Oisín is a name enormously popular in Ireland and Northern Ireland, though virtually unknown to Americans. For the record, it’s pronounced “OSH-een” and means “little deer” from the Gaelic “os” (deer) plus the Irish diminutive suffix –ín. In Irish mythology, Oisín was both a poet and a warrior; he was the son of the legendary Irish hero Fionn mac Cumhail (Finn Mac Cool), chief leader of the Fianna who together defended Ireland from outside invaders. According to Irish legend, shortly after Oisín’s birth, his mother Sadhbh was turned into a deer by a malevolent Druid known as Fear Doirche, so the boy was reared in the woods until the age of seven. One day, when his father Fionn was out hunting he came across the child and, knowing him to be his own son, gave him the name Oisín (“little deer”).

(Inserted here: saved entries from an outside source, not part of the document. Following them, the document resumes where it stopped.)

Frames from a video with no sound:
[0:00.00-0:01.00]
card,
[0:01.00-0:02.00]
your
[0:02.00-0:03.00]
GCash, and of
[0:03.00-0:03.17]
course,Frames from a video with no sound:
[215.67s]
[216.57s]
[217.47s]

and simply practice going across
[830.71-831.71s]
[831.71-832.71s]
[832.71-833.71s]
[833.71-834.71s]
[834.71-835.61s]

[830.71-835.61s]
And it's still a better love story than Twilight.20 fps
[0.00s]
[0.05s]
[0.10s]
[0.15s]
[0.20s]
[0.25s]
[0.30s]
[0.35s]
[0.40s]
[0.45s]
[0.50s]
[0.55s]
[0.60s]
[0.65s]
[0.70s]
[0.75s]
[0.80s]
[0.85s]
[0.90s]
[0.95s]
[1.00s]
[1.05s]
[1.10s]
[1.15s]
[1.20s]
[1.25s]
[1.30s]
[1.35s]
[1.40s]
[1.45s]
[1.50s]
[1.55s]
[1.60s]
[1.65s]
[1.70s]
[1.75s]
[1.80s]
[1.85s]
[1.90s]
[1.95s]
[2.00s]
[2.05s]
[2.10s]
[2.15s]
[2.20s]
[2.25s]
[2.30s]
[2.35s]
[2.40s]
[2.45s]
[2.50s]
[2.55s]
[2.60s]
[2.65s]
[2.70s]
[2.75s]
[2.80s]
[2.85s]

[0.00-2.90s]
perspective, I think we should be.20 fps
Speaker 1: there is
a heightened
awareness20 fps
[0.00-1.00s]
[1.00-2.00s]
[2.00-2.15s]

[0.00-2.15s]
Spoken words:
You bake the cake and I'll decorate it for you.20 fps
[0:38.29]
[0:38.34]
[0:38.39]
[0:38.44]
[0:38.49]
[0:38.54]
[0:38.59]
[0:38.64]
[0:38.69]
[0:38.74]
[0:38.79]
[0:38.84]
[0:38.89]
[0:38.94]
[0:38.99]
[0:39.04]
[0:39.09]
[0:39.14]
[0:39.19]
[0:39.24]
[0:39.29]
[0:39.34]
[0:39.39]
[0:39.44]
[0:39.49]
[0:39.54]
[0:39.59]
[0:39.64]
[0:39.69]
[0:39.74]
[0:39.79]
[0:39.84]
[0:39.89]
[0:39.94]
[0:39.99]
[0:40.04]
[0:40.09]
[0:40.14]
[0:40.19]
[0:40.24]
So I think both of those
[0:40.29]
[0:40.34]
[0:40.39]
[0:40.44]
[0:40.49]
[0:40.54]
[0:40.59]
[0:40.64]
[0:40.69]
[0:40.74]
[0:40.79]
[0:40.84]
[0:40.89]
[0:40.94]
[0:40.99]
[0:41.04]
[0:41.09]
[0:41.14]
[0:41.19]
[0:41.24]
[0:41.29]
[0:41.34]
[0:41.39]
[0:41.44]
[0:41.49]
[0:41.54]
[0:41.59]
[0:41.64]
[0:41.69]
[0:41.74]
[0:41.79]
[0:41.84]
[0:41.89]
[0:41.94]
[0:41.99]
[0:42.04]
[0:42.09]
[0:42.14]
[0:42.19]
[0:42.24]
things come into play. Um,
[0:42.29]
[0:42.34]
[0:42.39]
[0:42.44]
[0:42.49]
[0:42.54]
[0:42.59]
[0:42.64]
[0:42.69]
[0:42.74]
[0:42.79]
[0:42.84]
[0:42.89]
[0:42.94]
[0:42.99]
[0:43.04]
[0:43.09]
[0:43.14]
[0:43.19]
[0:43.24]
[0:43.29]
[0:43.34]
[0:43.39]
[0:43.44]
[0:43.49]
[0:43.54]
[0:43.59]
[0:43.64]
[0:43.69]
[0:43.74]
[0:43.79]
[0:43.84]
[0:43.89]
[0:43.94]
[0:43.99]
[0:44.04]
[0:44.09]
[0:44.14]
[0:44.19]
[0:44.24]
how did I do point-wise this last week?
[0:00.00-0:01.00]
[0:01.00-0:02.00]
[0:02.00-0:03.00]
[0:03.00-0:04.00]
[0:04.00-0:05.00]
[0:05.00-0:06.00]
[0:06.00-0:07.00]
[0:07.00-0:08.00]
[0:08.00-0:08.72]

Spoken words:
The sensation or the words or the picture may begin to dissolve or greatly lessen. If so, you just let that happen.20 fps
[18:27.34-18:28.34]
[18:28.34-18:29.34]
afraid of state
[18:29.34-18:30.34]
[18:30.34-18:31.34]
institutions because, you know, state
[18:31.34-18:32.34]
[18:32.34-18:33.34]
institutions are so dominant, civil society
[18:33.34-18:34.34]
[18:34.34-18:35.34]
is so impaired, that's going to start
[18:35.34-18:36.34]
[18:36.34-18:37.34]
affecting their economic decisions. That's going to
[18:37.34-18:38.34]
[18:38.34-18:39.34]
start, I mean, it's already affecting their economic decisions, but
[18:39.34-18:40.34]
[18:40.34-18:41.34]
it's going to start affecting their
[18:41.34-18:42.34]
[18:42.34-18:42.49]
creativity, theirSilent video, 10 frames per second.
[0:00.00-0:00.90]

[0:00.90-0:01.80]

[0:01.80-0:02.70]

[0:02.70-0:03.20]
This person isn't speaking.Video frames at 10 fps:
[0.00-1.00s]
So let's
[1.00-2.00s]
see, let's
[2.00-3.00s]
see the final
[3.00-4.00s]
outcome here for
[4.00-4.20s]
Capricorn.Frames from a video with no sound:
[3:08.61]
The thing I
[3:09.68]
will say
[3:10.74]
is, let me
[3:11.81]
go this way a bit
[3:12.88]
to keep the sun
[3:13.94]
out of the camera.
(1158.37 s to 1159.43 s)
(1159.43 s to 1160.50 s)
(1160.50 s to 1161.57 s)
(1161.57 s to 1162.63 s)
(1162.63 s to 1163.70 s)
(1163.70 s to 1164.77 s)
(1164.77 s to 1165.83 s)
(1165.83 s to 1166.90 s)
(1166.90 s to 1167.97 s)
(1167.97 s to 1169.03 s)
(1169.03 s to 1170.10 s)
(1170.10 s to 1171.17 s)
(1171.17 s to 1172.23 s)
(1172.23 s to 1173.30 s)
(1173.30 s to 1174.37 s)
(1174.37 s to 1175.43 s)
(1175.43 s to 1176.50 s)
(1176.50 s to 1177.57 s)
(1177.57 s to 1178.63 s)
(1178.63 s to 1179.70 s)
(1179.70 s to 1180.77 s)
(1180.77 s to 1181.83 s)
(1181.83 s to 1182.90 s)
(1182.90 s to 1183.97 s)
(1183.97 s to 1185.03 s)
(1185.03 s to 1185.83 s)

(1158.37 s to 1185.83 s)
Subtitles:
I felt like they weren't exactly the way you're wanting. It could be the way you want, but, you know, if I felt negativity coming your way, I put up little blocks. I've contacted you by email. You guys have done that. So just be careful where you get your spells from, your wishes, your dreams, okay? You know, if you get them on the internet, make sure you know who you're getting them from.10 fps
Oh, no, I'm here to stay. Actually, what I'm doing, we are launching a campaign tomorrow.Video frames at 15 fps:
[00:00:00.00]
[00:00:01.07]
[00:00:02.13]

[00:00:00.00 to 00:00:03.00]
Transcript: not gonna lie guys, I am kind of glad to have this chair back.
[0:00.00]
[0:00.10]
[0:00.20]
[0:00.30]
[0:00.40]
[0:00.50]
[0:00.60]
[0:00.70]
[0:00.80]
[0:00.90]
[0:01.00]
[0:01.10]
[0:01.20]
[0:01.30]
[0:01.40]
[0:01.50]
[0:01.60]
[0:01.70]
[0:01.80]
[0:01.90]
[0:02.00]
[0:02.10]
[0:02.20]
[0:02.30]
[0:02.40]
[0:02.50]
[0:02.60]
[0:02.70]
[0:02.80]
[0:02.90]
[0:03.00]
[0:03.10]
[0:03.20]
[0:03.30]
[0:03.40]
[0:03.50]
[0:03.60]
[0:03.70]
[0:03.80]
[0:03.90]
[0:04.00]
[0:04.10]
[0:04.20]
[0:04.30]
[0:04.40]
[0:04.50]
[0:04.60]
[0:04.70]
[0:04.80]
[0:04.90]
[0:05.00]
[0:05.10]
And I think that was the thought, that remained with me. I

Aside from his part fighting alongside his father and the Fianna in the Golden Age of Ireland, Oisín is most remembered for his love affair with Niamh of the Golden Hair. Niamh was the daughter of a sea deity and she dwelled in a place called Tir na nÓg (the land of Eternal Youth and Pleasure). One day she rode her horse across the sea to Ireland and came upon the handsome Oisín. Upon gazing at this extraordinarily beautiful golden-haired woman on her horse, Oisín fell instantly in love – and she with him. Niamh carried him back to Tir na nÓg where he remained for the next 300 years (although he thought only three weeks had passed). In time, Oisín, longing for his homeland, asked to go back to Ireland for a visit. Niamh gave him her horse and sent him on his way…with one warning: do not dismount the horse and touch Irish soil or all will be lost. Oisín returned to Ireland to see that 300 long years had passed and the old heroic age was gone. Unable to find his father or the Fianna warriors, he wandered the countryside and eventually came upon some men trying to move a boulder. Oisín easily picked up the stone with his legendary warrior strength, but his stirrup suddenly broke and he fell off the horse. Upon landing on Irish soil he was instantly transformed into a toothless, grey-haired, wrinkled old man.
According to another legend, Oisín’s return to Ireland coincided with the presence of St. Patrick who carried forth the poet’s stories. Apparently the Irish patron saint attempted to baptize Oisín but he refused upon learning his father Fionn and the Fianna died a pagan death (300 year prior, Ireland had not been Christianized, so their souls had not been saved). If they weren’t good enough for heaven then nor was Oisín, he exclaimed! – and instead went to join his forefathers in the Land of Eternal Youth and Pleasure.